• _AIM OF THE EXERCISE_:
Your copy should hold only the lines from the one containing "Video frames at" through the final line of the entries, exactly as written, with no pictures.

Saved data entries
Segment Open
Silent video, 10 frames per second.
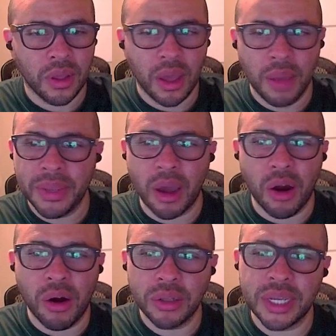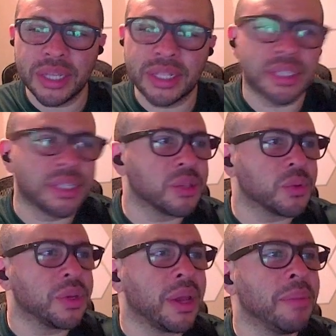I mean, all day. This is
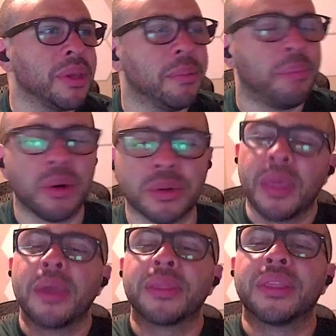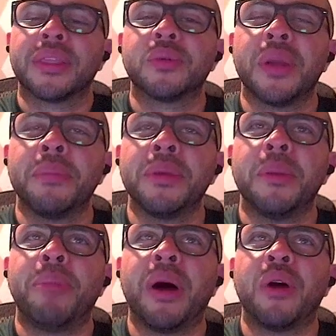what I mean about. This is what I mean
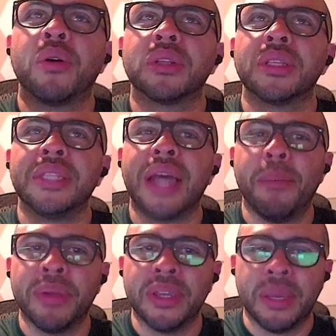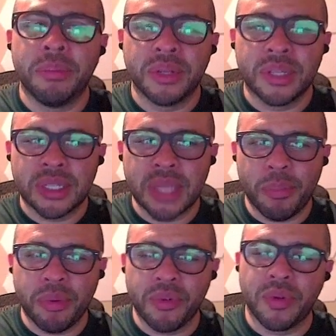about not being able to
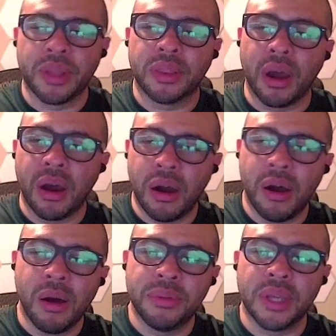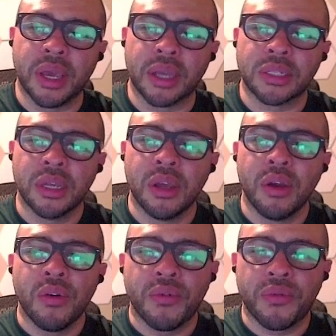separate the object
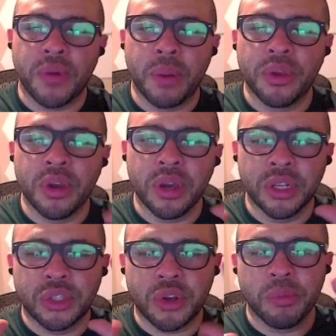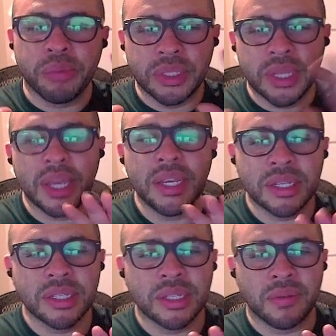from your
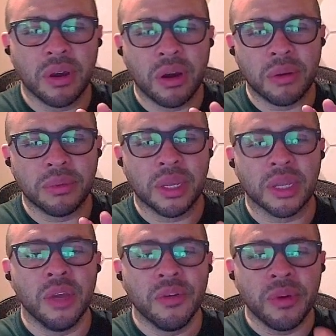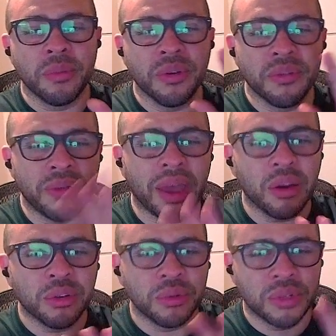interpretations of the object, from your
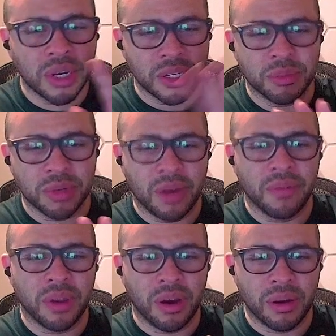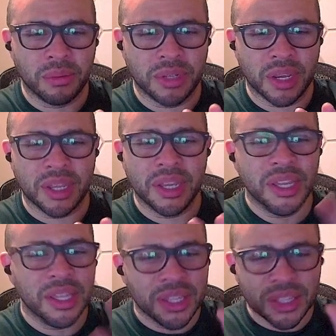value judgment of the object.
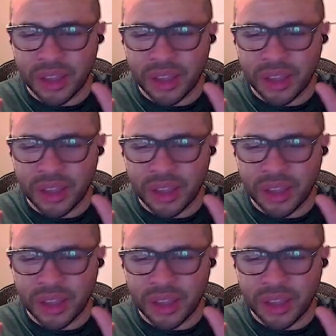The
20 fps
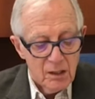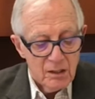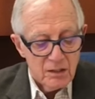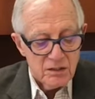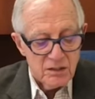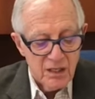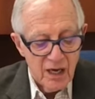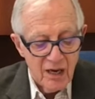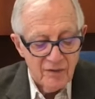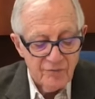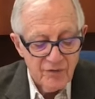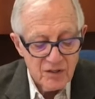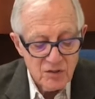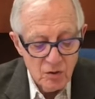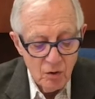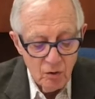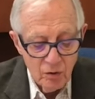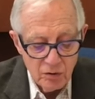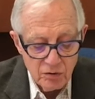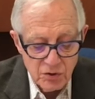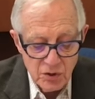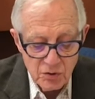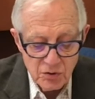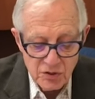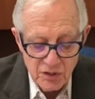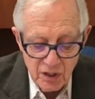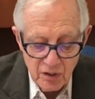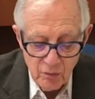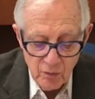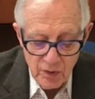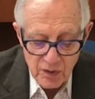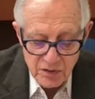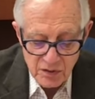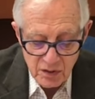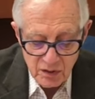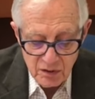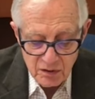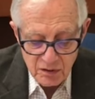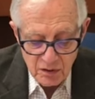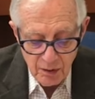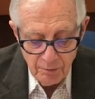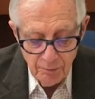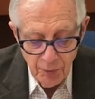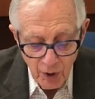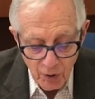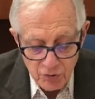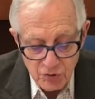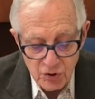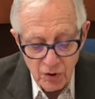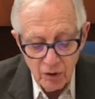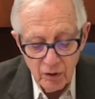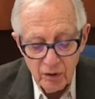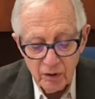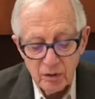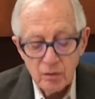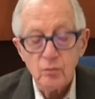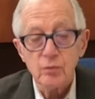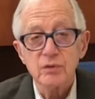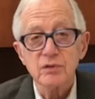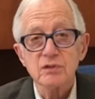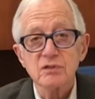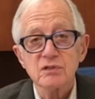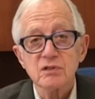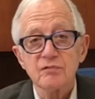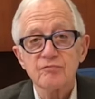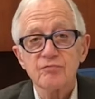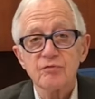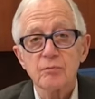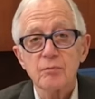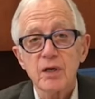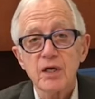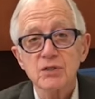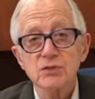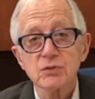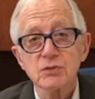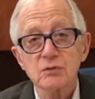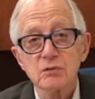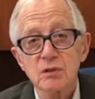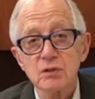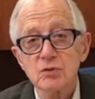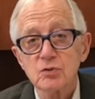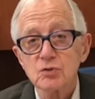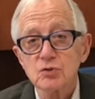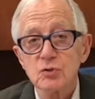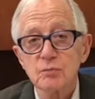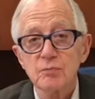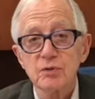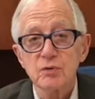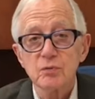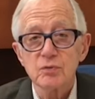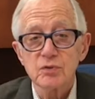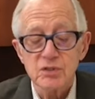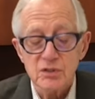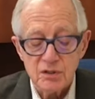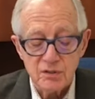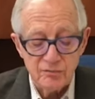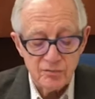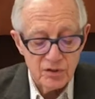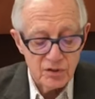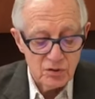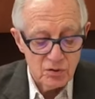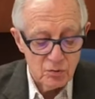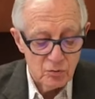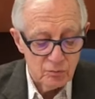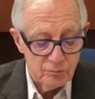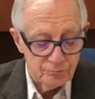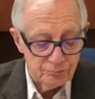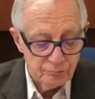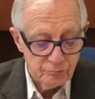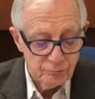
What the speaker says: Staff has also sent residents a postcard with this information that you should be receiving soon.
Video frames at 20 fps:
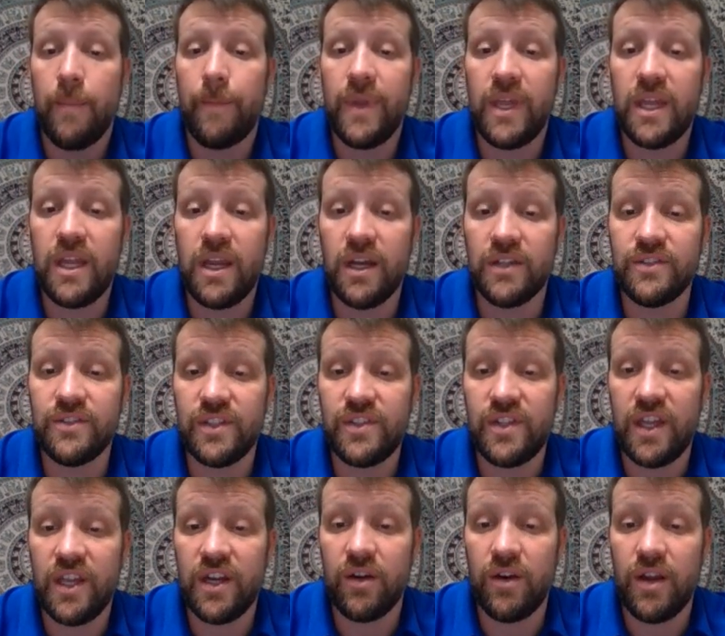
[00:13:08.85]
because
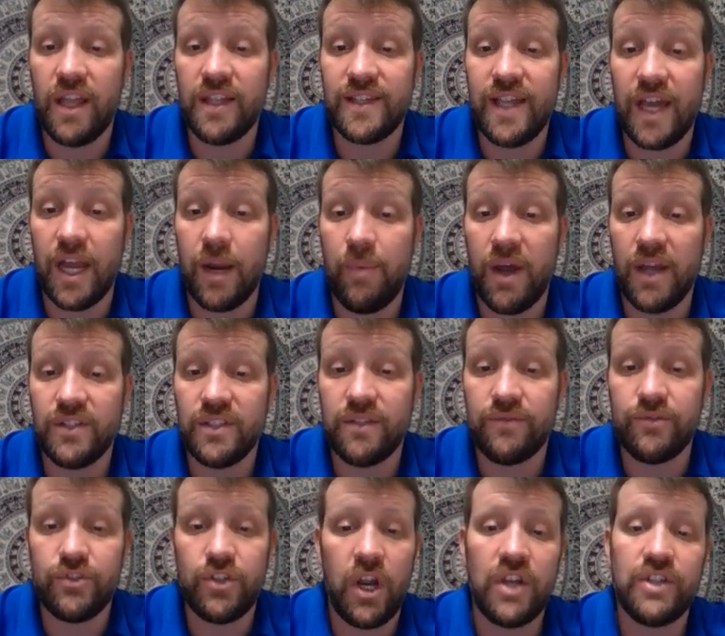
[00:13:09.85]
it's got a
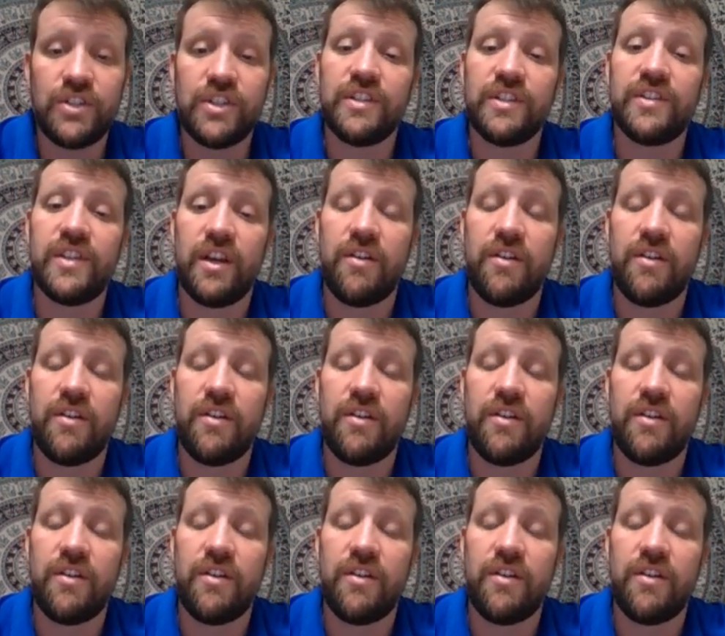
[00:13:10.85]
positive charge and it's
Segment Closed
• _RESPONSE_:
Video frames at 20 fps:
[00:13:08.85]
because
[00:13:09.85]
it's got a
[00:13:10.85]
positive charge and it's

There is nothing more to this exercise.